> [PROBLEM STATEMENT]: Return the entries exactly. Images are not part of the copy.

:::::

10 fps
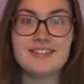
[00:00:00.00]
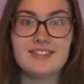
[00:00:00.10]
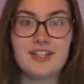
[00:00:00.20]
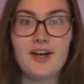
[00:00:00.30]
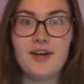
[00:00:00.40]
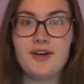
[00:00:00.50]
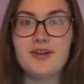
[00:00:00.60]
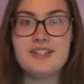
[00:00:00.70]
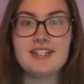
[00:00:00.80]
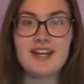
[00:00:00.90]

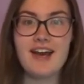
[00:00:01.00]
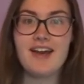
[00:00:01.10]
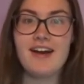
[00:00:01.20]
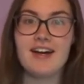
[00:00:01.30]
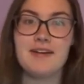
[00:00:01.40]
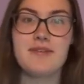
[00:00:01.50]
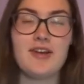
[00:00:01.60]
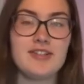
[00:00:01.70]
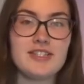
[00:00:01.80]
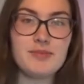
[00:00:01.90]
So today I am
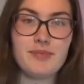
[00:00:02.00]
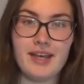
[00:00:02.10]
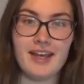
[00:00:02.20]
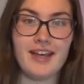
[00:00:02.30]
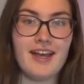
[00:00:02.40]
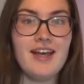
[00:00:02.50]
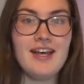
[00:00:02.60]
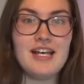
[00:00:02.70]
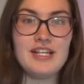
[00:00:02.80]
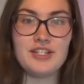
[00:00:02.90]
going to be
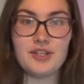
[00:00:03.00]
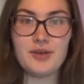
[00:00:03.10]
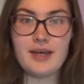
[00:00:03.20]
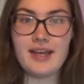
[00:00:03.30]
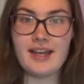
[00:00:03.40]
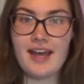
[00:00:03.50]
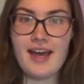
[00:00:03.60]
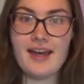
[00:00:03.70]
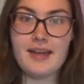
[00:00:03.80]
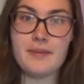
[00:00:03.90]
doing
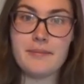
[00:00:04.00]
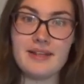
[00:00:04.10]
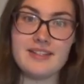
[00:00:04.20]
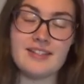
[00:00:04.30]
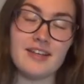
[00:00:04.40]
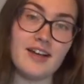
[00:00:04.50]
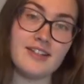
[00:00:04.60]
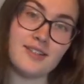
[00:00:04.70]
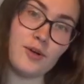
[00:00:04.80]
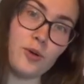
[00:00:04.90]
a
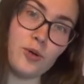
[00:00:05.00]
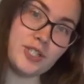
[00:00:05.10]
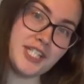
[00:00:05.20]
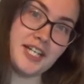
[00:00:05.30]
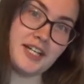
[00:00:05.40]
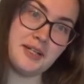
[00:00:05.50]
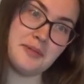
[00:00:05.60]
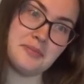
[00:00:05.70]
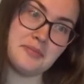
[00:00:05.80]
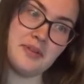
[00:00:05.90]
mid-size
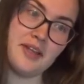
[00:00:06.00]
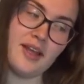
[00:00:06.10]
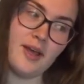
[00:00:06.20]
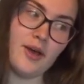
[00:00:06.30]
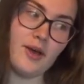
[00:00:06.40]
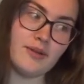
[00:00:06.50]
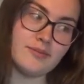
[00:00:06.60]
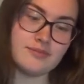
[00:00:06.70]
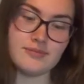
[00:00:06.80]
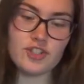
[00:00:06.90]
autumn
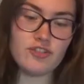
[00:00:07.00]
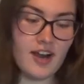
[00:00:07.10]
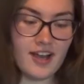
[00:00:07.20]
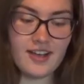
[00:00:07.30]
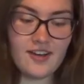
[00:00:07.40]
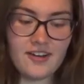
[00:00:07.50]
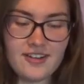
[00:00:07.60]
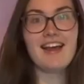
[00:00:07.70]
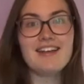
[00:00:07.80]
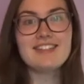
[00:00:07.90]
try
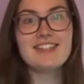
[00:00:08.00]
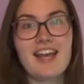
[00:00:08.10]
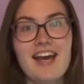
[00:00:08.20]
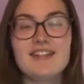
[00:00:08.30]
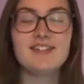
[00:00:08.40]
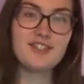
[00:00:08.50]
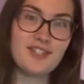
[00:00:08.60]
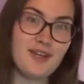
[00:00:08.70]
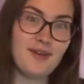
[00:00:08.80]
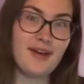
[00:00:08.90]
on. Let's get
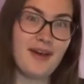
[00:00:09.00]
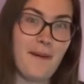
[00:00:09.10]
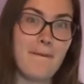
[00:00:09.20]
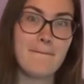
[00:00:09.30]
to it.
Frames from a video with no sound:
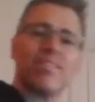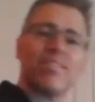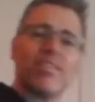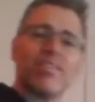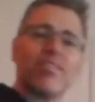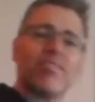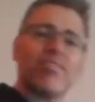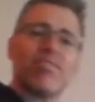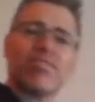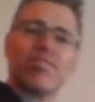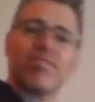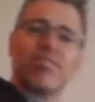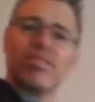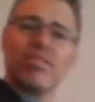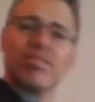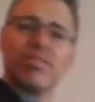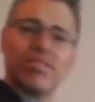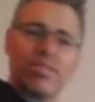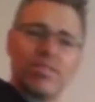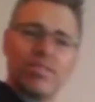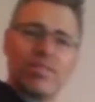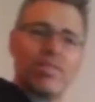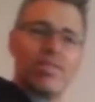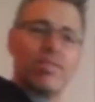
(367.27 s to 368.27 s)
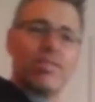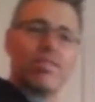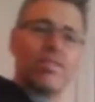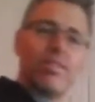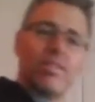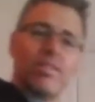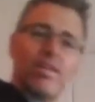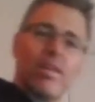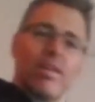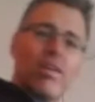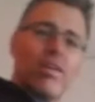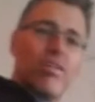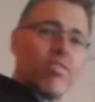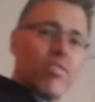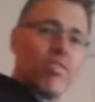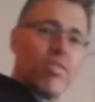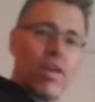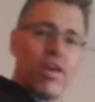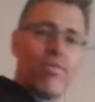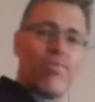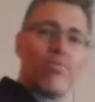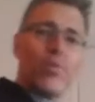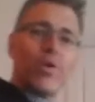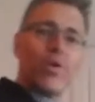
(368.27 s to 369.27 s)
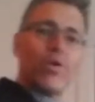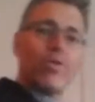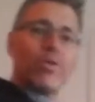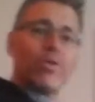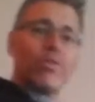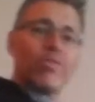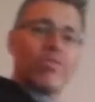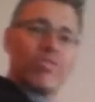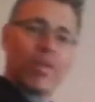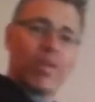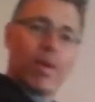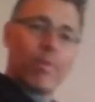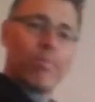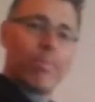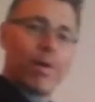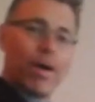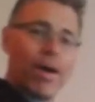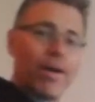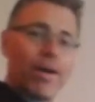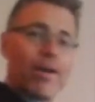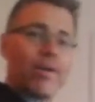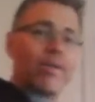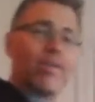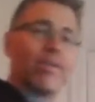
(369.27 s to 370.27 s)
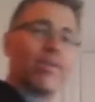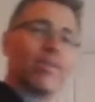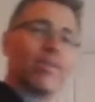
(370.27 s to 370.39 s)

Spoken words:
this, so therefore you would step back,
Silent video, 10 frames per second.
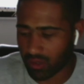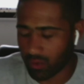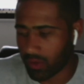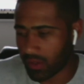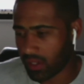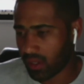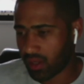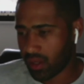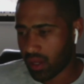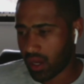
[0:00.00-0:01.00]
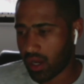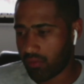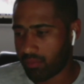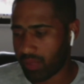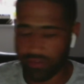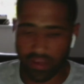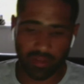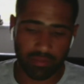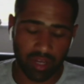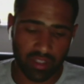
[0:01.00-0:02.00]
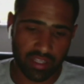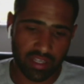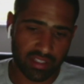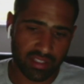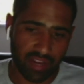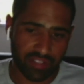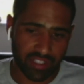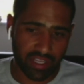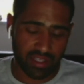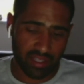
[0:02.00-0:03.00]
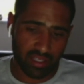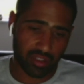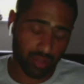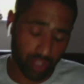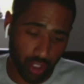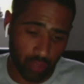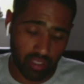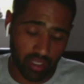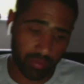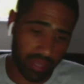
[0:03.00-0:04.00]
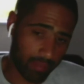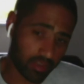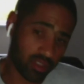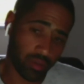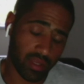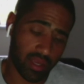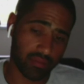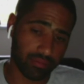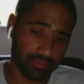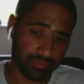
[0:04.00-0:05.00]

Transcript: So, but the fact that Martinez has done it for 10 years, you'd assume that he'd be happy to do it again.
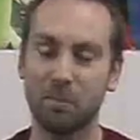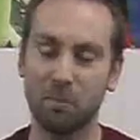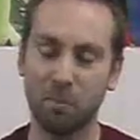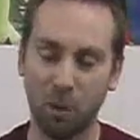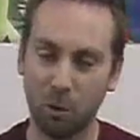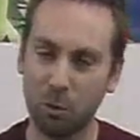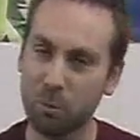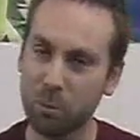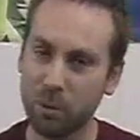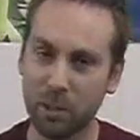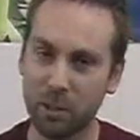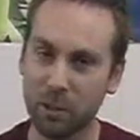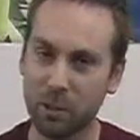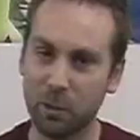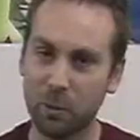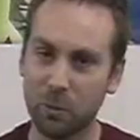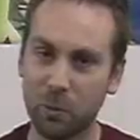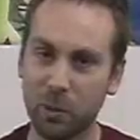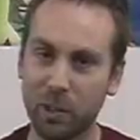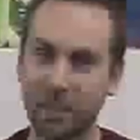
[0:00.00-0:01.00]
probably a
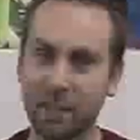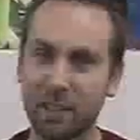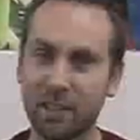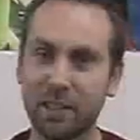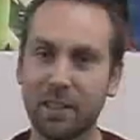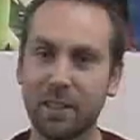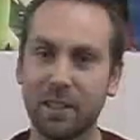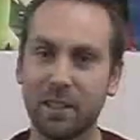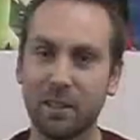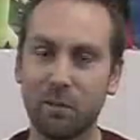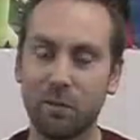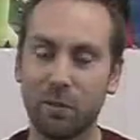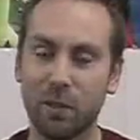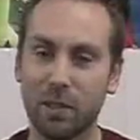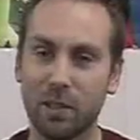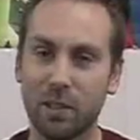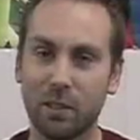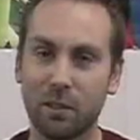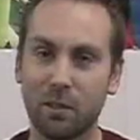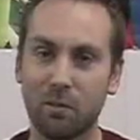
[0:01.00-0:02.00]
good read,
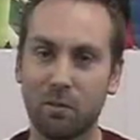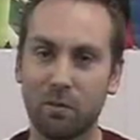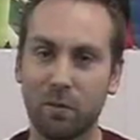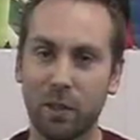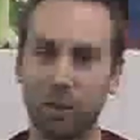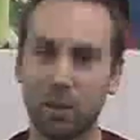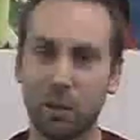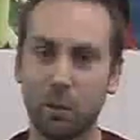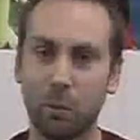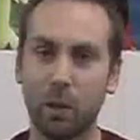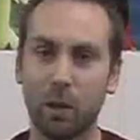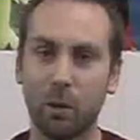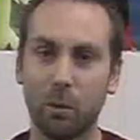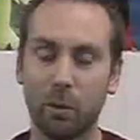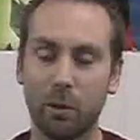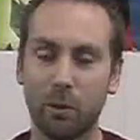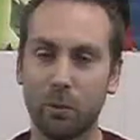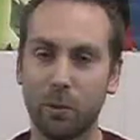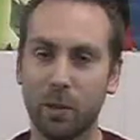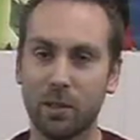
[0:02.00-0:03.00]
fits in fairly well
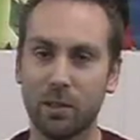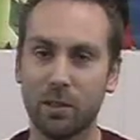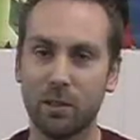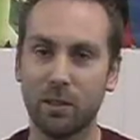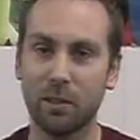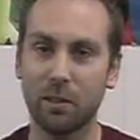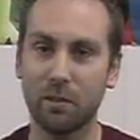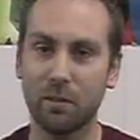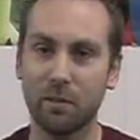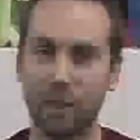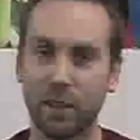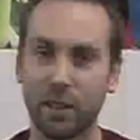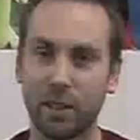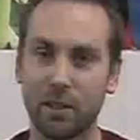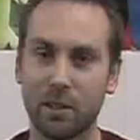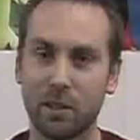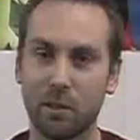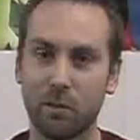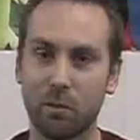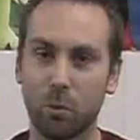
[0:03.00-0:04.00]
with the rest of
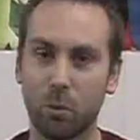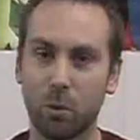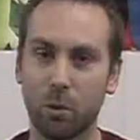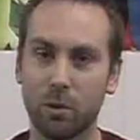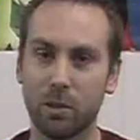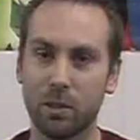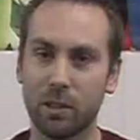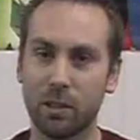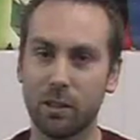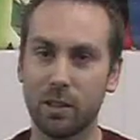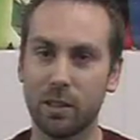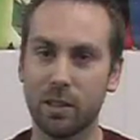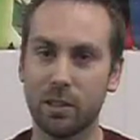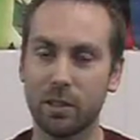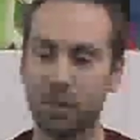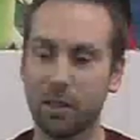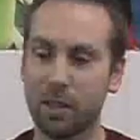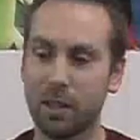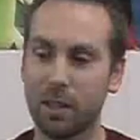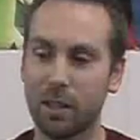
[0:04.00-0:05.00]
the Civil War
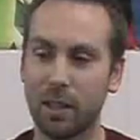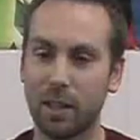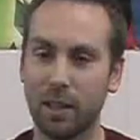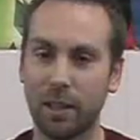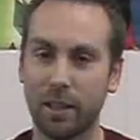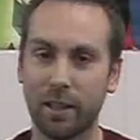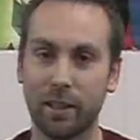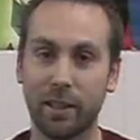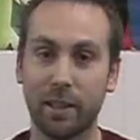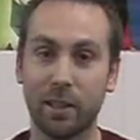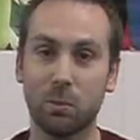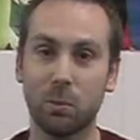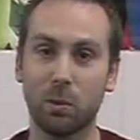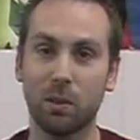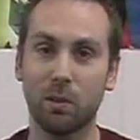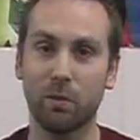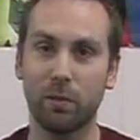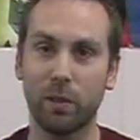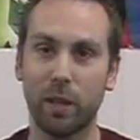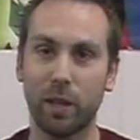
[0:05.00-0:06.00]
series. I guess we
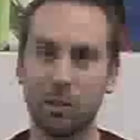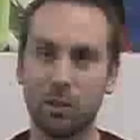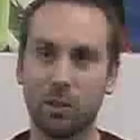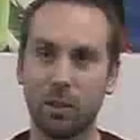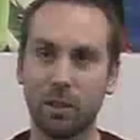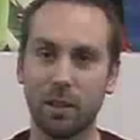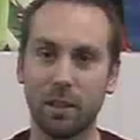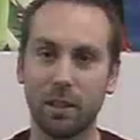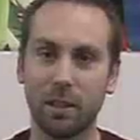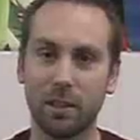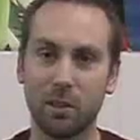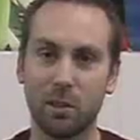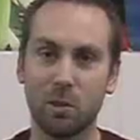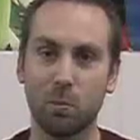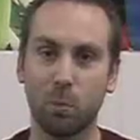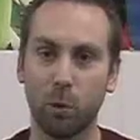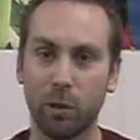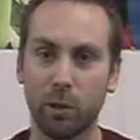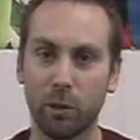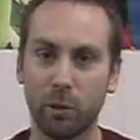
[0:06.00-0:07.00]
can flash the
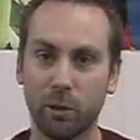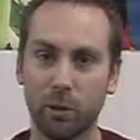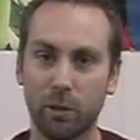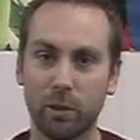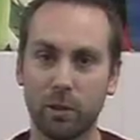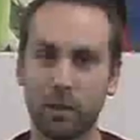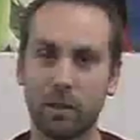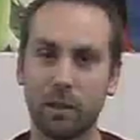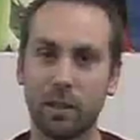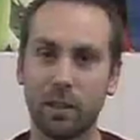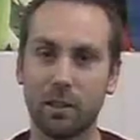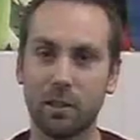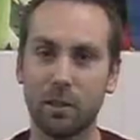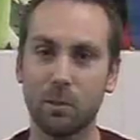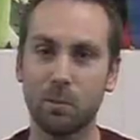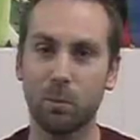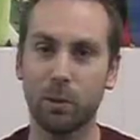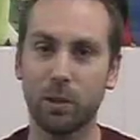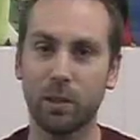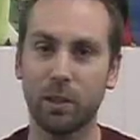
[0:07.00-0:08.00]
spoiler alert at this
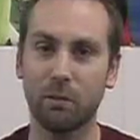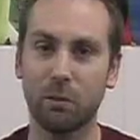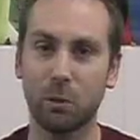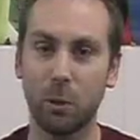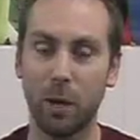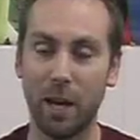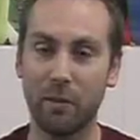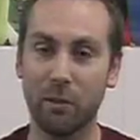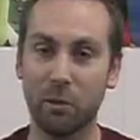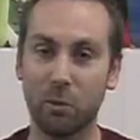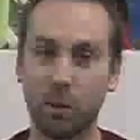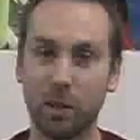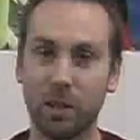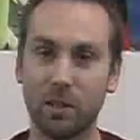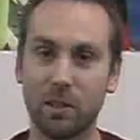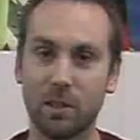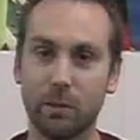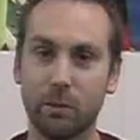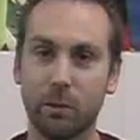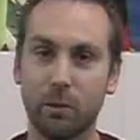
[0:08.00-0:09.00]
point. If you haven't
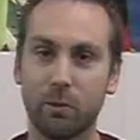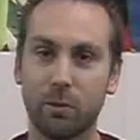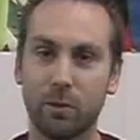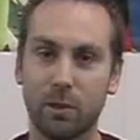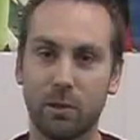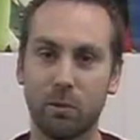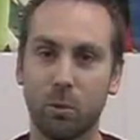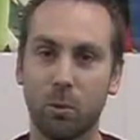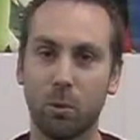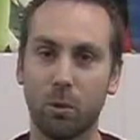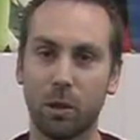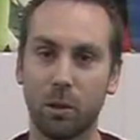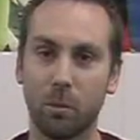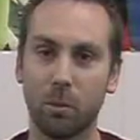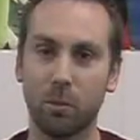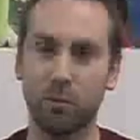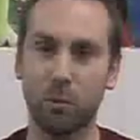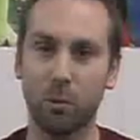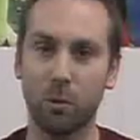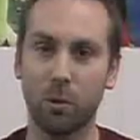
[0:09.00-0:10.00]
read Civil War
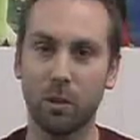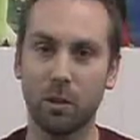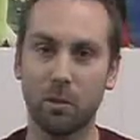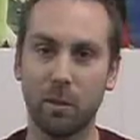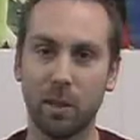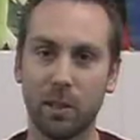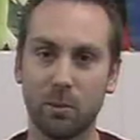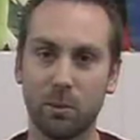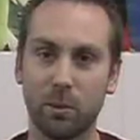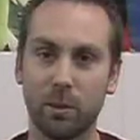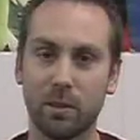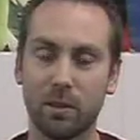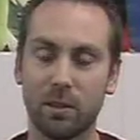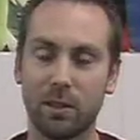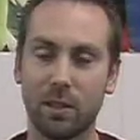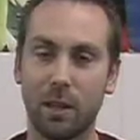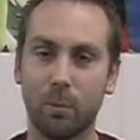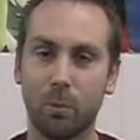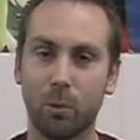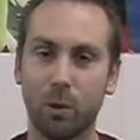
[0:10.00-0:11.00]
#4, you may as well
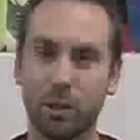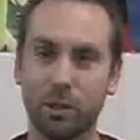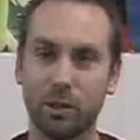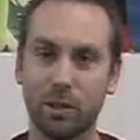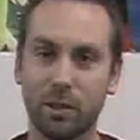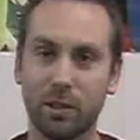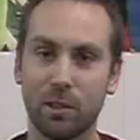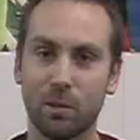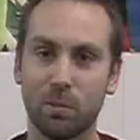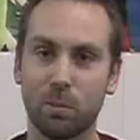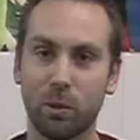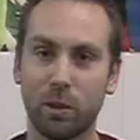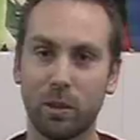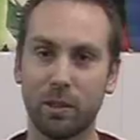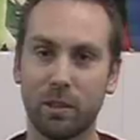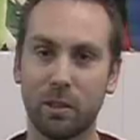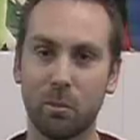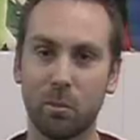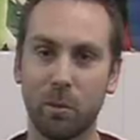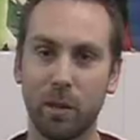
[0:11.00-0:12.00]
stop watching at this point
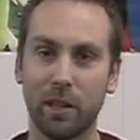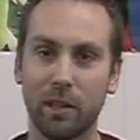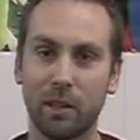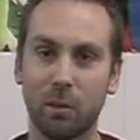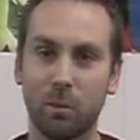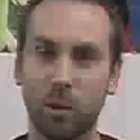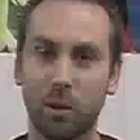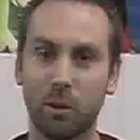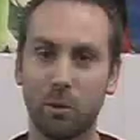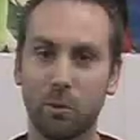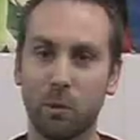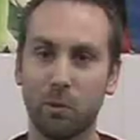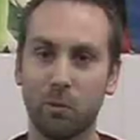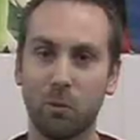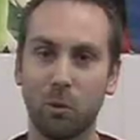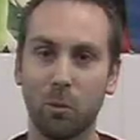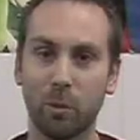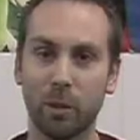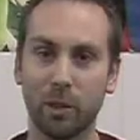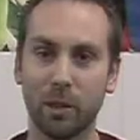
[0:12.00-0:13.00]
and come back in about 3 or
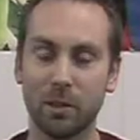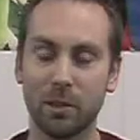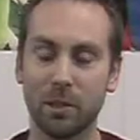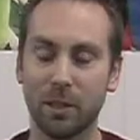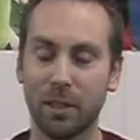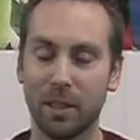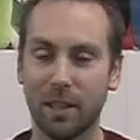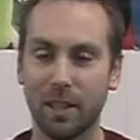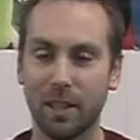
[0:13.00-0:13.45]
4 minutes.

:::::

> [THE ANSWER]:
10 fps
[00:00:00.00]
[00:00:00.10]
[00:00:00.20]
[00:00:00.30]
[00:00:00.40]
[00:00:00.50]
[00:00:00.60]
[00:00:00.70]
[00:00:00.80]
[00:00:00.90]

[00:00:01.00]
[00:00:01.10]
[00:00:01.20]
[00:00:01.30]
[00:00:01.40]
[00:00:01.50]
[00:00:01.60]
[00:00:01.70]
[00:00:01.80]
[00:00:01.90]
So today I am
[00:00:02.00]
[00:00:02.10]
[00:00:02.20]
[00:00:02.30]
[00:00:02.40]
[00:00:02.50]
[00:00:02.60]
[00:00:02.70]
[00:00:02.80]
[00:00:02.90]
going to be
[00:00:03.00]
[00:00:03.10]
[00:00:03.20]
[00:00:03.30]
[00:00:03.40]
[00:00:03.50]
[00:00:03.60]
[00:00:03.70]
[00:00:03.80]
[00:00:03.90]
doing
[00:00:04.00]
[00:00:04.10]
[00:00:04.20]
[00:00:04.30]
[00:00:04.40]
[00:00:04.50]
[00:00:04.60]
[00:00:04.70]
[00:00:04.80]
[00:00:04.90]
a
[00:00:05.00]
[00:00:05.10]
[00:00:05.20]
[00:00:05.30]
[00:00:05.40]
[00:00:05.50]
[00:00:05.60]
[00:00:05.70]
[00:00:05.80]
[00:00:05.90]
mid-size
[00:00:06.00]
[00:00:06.10]
[00:00:06.20]
[00:00:06.30]
[00:00:06.40]
[00:00:06.50]
[00:00:06.60]
[00:00:06.70]
[00:00:06.80]
[00:00:06.90]
autumn
[00:00:07.00]
[00:00:07.10]
[00:00:07.20]
[00:00:07.30]
[00:00:07.40]
[00:00:07.50]
[00:00:07.60]
[00:00:07.70]
[00:00:07.80]
[00:00:07.90]
try
[00:00:08.00]
[00:00:08.10]
[00:00:08.20]
[00:00:08.30]
[00:00:08.40]
[00:00:08.50]
[00:00:08.60]
[00:00:08.70]
[00:00:08.80]
[00:00:08.90]
on. Let's get
[00:00:09.00]
[00:00:09.10]
[00:00:09.20]
[00:00:09.30]
to it.
Frames from a video with no sound:
(367.27 s to 368.27 s)
(368.27 s to 369.27 s)
(369.27 s to 370.27 s)
(370.27 s to 370.39 s)

Spoken words:
this, so therefore you would step back,
Silent video, 10 frames per second.
[0:00.00-0:01.00]
[0:01.00-0:02.00]
[0:02.00-0:03.00]
[0:03.00-0:04.00]
[0:04.00-0:05.00]

Transcript: So, but the fact that Martinez has done it for 10 years, you'd assume that he'd be happy to do it again.
[0:00.00-0:01.00]
probably a
[0:01.00-0:02.00]
good read,
[0:02.00-0:03.00]
fits in fairly well
[0:03.00-0:04.00]
with the rest of
[0:04.00-0:05.00]
the Civil War
[0:05.00-0:06.00]
series. I guess we
[0:06.00-0:07.00]
can flash the
[0:07.00-0:08.00]
spoiler alert at this
[0:08.00-0:09.00]
point. If you haven't
[0:09.00-0:10.00]
read Civil War
[0:10.00-0:11.00]
#4, you may as well
[0:11.00-0:12.00]
stop watching at this point
[0:12.00-0:13.00]
and come back in about 3 or
[0:13.00-0:13.45]
4 minutes.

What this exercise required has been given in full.